Young people unable to get foothold

By Associated Press

New York, February 11:

Young people are increasingly unable to get a foothold in the global labor market while the rapidly aging workforce is enjoying less and less job security, according to an analysis of employment trends released.

The UN analysis will be debated at a meeting of the Commission for Social Development which starts today and is focusing on ‘promoting decent work and employment for all.’ The commission was established to implement the action plan to combat poverty adopted at the World Summit for Social Development in Copenhagen in 1995.

According to the analysis, unemployment has increased significantly since 1995 — despite robust economic growth averaging 3.8 per cent annually in the last decade and a 16.5 per cent increase in the number of people with jobs to 2.9 billion. The number of unemployed reached a historic high of 195.2 million in 2006 and the global unemployment rate rose to 6.3 per cent from about six per cent in 1995.

“The most sobering fact is that employment is becoming less and less secure,” said Iran’s deputy UN envoy Mehdi Danesh-Yazdi, who chairs the commission. According to the UN analysis, stiff competition under increased globalisation has led to reduced job security, a reduction in job-related benefits, and a diminished role for organised labour. “Precarious working conditions are now the rule rather than the exception in many contexts,” Danesh-Yazdi said.

According to the analysis, almost half of the world’s unemployed are young people aged 15 to 24 although they make up only 25 per cent of the working-age population.

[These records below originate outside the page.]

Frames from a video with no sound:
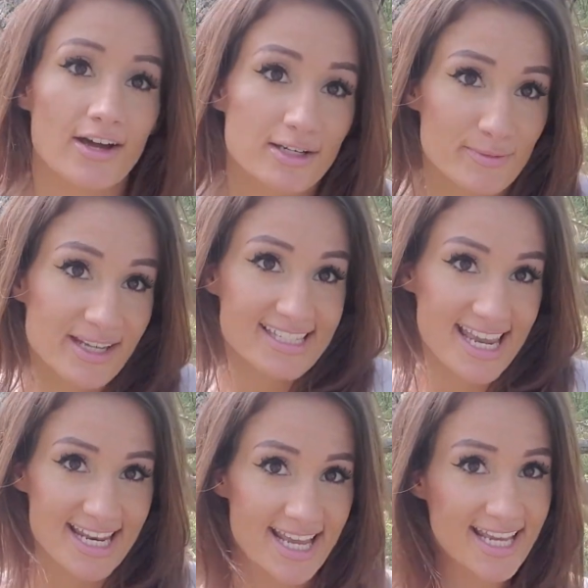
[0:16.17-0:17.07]
about
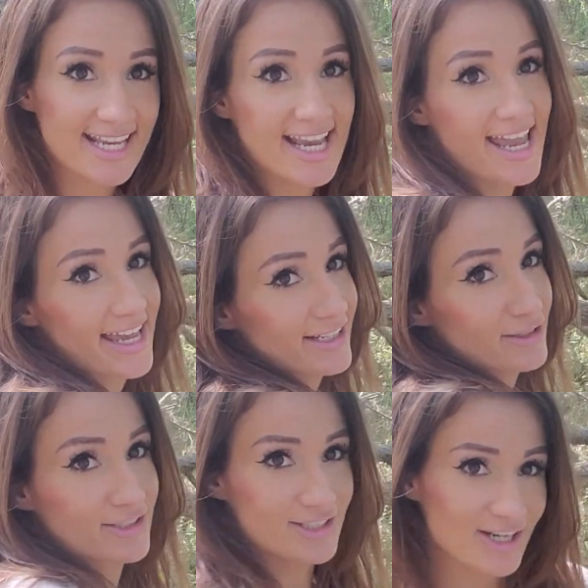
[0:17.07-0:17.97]
dating
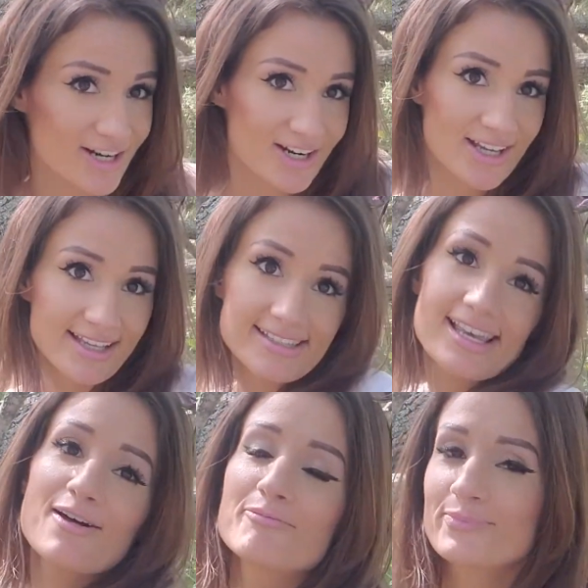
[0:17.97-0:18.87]
and girls
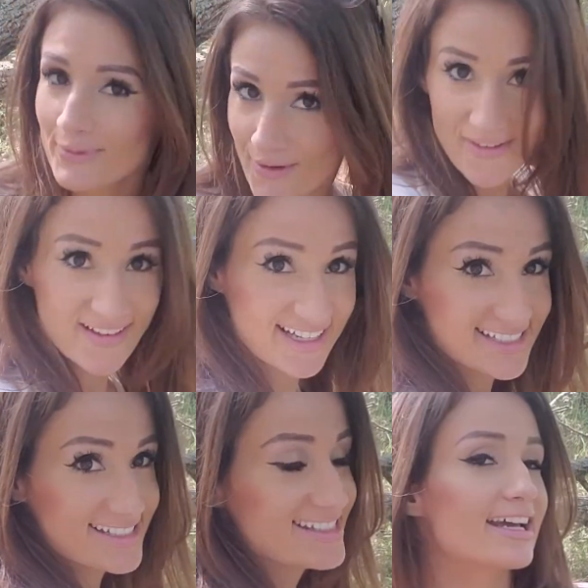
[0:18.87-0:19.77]
and
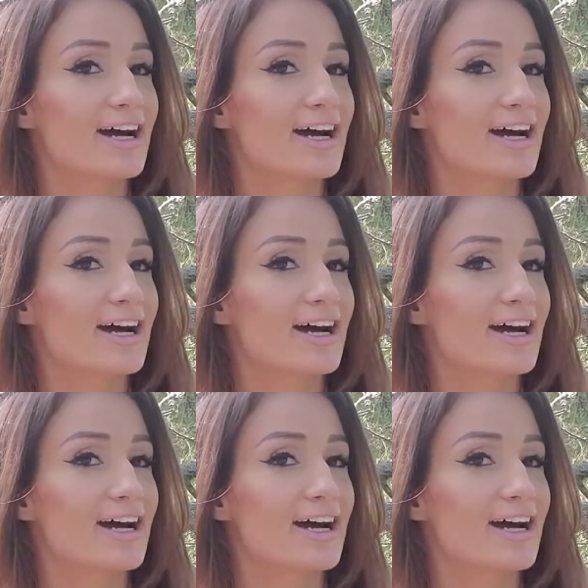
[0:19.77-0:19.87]
boys,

Between 1995 and 2005, youth unemployment rates increased from 12.1 per cent to 13.7 per cent — about three times that of the general population in many areas. “At the same time, unemployment rates are dangerously high for persons with disabilities, who along with migrants and indigenous peoples face discriminatory treatment in the workforce that continues unabated,” Danesh-Yazdi said.

As many as 80 per cent of the disabled in some nations don’t have jobs. In addition to more informal employment, there is more self-employment and short-term contractual employment, he said.

“There is mounting evidence that economic growth is less effective in reducing po-verty in the face of rising tren-ds in inequalities,” Danesh-Yazdi said. “These forces combined have created a world where young people without privilege and wealth are unable to get a foothold in the labour market, and older ones whose proportion throughout the world is increasing rapidly enjoy less and less security.”